◆ **DIRECTIONS FOR THIS TASK**:
Repeat the records below exactly, beginning at the first line and finishing with the line that contains "[0:07.20-0:08.10]".

◆ **DATA RECORDS**:
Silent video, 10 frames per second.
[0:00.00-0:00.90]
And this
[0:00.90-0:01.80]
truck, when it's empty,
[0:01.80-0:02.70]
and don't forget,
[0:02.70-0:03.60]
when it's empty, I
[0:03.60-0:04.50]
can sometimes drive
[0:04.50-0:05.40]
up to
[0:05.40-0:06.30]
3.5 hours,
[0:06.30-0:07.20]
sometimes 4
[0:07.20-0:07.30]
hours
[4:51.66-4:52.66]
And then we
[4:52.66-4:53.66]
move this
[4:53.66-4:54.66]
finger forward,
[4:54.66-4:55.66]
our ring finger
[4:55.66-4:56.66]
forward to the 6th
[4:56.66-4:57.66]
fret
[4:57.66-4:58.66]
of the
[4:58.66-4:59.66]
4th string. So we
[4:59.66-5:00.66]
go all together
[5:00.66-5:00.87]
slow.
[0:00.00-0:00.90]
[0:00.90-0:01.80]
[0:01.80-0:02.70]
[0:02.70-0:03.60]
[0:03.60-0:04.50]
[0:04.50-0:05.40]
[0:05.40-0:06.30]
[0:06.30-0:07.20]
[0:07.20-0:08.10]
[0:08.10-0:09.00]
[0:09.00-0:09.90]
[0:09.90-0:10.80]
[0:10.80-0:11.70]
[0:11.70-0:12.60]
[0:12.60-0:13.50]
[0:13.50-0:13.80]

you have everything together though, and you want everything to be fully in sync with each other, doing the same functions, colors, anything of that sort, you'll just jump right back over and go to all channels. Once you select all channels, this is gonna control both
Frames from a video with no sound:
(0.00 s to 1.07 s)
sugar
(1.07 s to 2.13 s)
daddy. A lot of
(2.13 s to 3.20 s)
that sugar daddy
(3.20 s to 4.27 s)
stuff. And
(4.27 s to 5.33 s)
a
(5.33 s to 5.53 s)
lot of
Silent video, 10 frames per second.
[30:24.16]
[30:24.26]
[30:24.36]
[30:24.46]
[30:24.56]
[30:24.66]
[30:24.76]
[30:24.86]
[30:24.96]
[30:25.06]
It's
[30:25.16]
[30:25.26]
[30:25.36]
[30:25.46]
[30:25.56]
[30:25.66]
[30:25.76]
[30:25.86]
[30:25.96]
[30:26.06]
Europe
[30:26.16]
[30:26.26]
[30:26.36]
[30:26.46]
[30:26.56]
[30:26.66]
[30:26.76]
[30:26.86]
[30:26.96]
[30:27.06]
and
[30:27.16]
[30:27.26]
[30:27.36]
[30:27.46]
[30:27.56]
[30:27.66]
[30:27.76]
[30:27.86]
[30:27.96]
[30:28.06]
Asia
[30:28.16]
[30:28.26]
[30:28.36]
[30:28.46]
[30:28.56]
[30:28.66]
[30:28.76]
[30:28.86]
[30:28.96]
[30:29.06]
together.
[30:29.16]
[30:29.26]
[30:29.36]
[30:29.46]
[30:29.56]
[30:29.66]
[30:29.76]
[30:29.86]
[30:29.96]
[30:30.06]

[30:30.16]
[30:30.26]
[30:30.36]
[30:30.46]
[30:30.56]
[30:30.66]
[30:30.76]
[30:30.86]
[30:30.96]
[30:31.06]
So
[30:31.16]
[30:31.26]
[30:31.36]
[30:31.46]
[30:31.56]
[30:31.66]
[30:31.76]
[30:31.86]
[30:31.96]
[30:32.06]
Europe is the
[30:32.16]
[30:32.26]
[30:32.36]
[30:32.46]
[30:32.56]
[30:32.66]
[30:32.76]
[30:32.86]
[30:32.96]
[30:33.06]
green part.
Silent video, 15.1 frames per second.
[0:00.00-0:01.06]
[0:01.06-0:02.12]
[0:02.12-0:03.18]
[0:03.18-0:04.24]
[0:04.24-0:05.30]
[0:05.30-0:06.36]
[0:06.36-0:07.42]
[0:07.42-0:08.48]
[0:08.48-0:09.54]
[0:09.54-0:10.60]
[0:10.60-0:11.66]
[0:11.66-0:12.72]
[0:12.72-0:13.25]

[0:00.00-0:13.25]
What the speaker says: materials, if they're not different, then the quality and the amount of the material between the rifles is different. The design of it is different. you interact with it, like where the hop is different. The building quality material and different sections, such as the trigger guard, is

◆ **OUTPUT OF THE EXERCISE**:
Silent video, 10 frames per second.
[0:00.00-0:00.90]
And this
[0:00.90-0:01.80]
truck, when it's empty,
[0:01.80-0:02.70]
and don't forget,
[0:02.70-0:03.60]
when it's empty, I
[0:03.60-0:04.50]
can sometimes drive
[0:04.50-0:05.40]
up to
[0:05.40-0:06.30]
3.5 hours,
[0:06.30-0:07.20]
sometimes 4
[0:07.20-0:07.30]
hours
[4:51.66-4:52.66]
And then we
[4:52.66-4:53.66]
move this
[4:53.66-4:54.66]
finger forward,
[4:54.66-4:55.66]
our ring finger
[4:55.66-4:56.66]
forward to the 6th
[4:56.66-4:57.66]
fret
[4:57.66-4:58.66]
of the
[4:58.66-4:59.66]
4th string. So we
[4:59.66-5:00.66]
go all together
[5:00.66-5:00.87]
slow.
[0:00.00-0:00.90]
[0:00.90-0:01.80]
[0:01.80-0:02.70]
[0:02.70-0:03.60]
[0:03.60-0:04.50]
[0:04.50-0:05.40]
[0:05.40-0:06.30]
[0:06.30-0:07.20]
[0:07.20-0:08.10]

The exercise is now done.